L’autre matin, tandis que je prenais Adélaïde, mon vélo, dans la cour de l’immeuble, la voisine du troisième est venue me voir en m’expliquant que je n’avais pas le droit de le laisser dans la cour. Je lui ai demandé pourquoi. Elle m’a répondu parce que c’est une partie commune.
Une partie commune qui sert à quoi ? A rien, à part mettre les poubelles et les vélos, ai-je rétorqué. Et si tout le monde faisait comme vous ? m’a-t-elle lancé. Si tout le monde faisait comme moi, chère madame, il n’y aurait plus de voitures dans les rues, plus de bruit, plus de pollution et je pense qu’on n’aurait plus trop de problème pour garer son vélo.
Après ça, content de moi, je lui ai fait le sourire le plus immense dont je suis capable le matin. Elle a ajouté oui et ben vous n’avez pas le droit c'est tout et je lui ai annoncé que j’allais le prendre quand même.
Je suis parti dans l’allée en sifflotant mais la vieille bique avait quand même réussi à m’énerver. Il y a des gens qui n’ont vraiment que ça à foutre, ai-je pensé, et j’ai murmuré en le pensant très fort : mort au cons !
J'ai ouvert la porte de l'allée et suis sorti dans la rue.
Et là, patatras !
Tout le monde était mort.
Il n’y avait plus aucun bruit dehors, à part un klaxon bloqué, au loin. Les gens gisaient, au sol, comme endormis. Autant vous le dire, j’ai immédiatement regretté mes paroles. Mince ! me suis-je dit, je viens de buter l’humanité toute entière !

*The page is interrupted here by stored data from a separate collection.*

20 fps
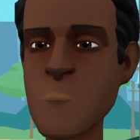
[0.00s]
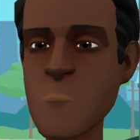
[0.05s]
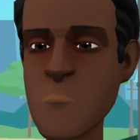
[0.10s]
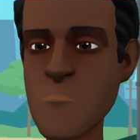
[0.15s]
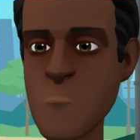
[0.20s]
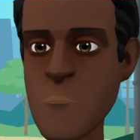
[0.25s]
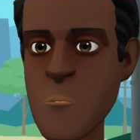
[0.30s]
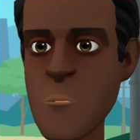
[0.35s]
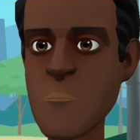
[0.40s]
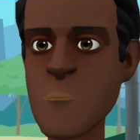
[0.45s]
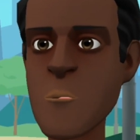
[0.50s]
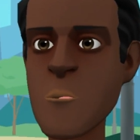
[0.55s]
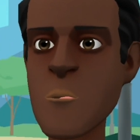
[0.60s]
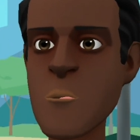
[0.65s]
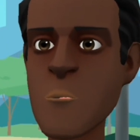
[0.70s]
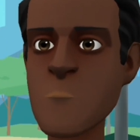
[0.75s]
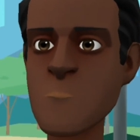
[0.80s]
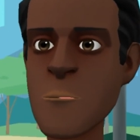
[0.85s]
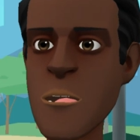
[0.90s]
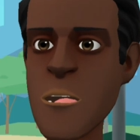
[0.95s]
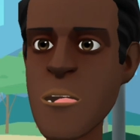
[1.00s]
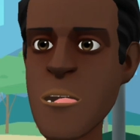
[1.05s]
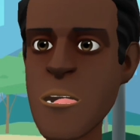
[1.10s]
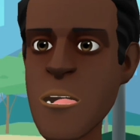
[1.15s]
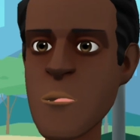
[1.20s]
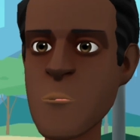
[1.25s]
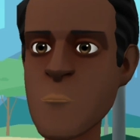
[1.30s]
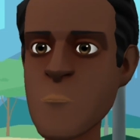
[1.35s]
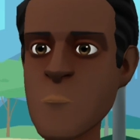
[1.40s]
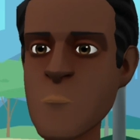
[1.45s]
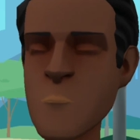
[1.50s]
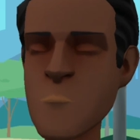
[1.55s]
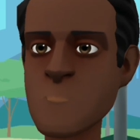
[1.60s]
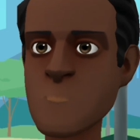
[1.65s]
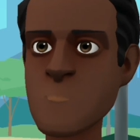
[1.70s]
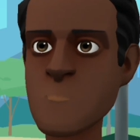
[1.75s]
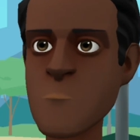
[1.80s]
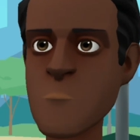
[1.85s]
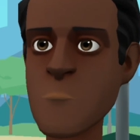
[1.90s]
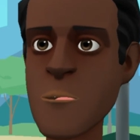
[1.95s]
Actually, yes.
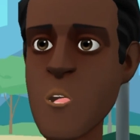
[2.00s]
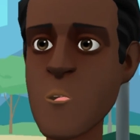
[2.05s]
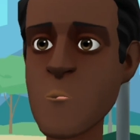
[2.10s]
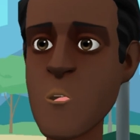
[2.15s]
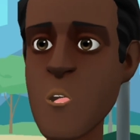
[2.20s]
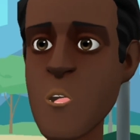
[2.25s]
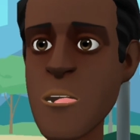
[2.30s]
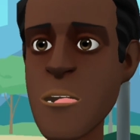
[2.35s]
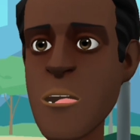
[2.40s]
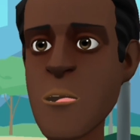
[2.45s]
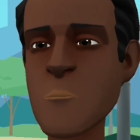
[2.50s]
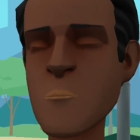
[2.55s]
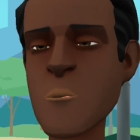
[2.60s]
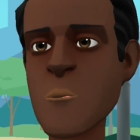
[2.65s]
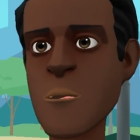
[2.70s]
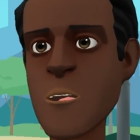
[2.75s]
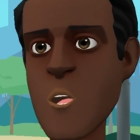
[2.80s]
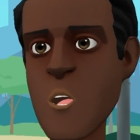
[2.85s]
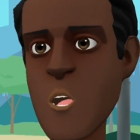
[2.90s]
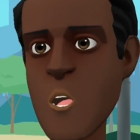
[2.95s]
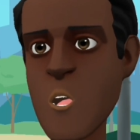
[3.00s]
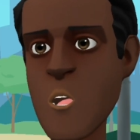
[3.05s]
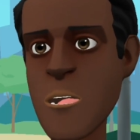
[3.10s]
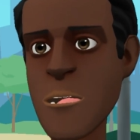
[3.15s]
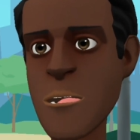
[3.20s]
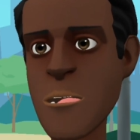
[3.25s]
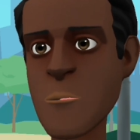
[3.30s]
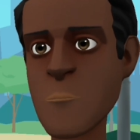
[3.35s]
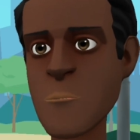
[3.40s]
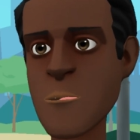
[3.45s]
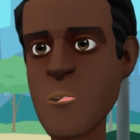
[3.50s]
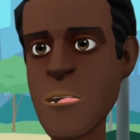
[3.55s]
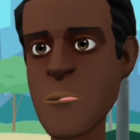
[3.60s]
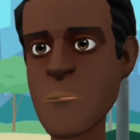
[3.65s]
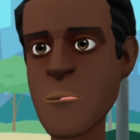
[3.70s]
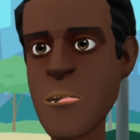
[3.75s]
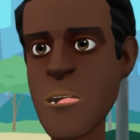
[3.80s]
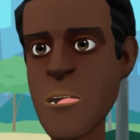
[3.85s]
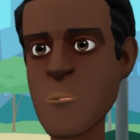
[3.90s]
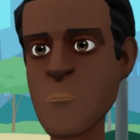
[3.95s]
Ice Cub does have some flaws to his
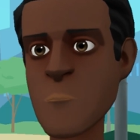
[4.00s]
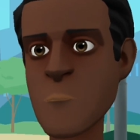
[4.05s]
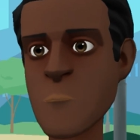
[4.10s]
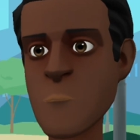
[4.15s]
character.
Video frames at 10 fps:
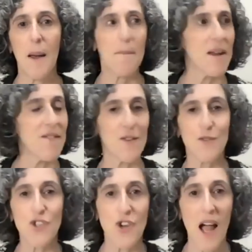But if it
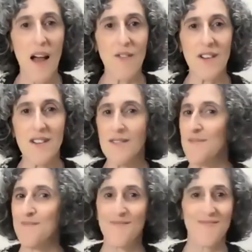was travel,
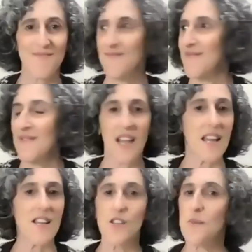
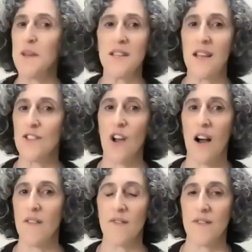taking too many days
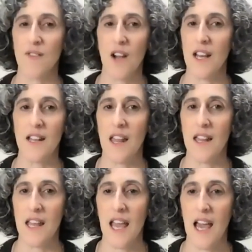off, right? And
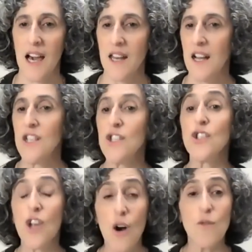they can't.
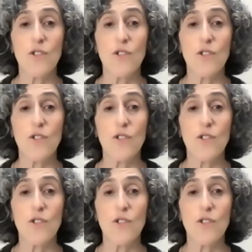So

Je me suis immédiatement demandé pourquoi je n’étais pas mort moi-même, malgré une tendance à la connerie plutôt… heu… prégnante. J’en ai déduit que celui qui lançait la malédiction « mort aux cons ! » était automatiquement immunisé.
J’étais donc seul. Seul au monde. J’ai décidé d’en avoir le cœur net. Se pouvait-il que quelqu’un d’autre ait survécu ? Quelqu’un qui n’ait jamais été con de toute sa vie ?
J’ai enfourché Adélaïde et j’ai décidé de parcourir Paris à la recherche de survivants. Ça m’a pris des heures. Rien. Tout le monde était mort. Je commençais à ressentir une légère culpabilité. Bon, au moins, il ne reste plus personne pour m’engueuler, c’est toujours ça, me rassurai-je.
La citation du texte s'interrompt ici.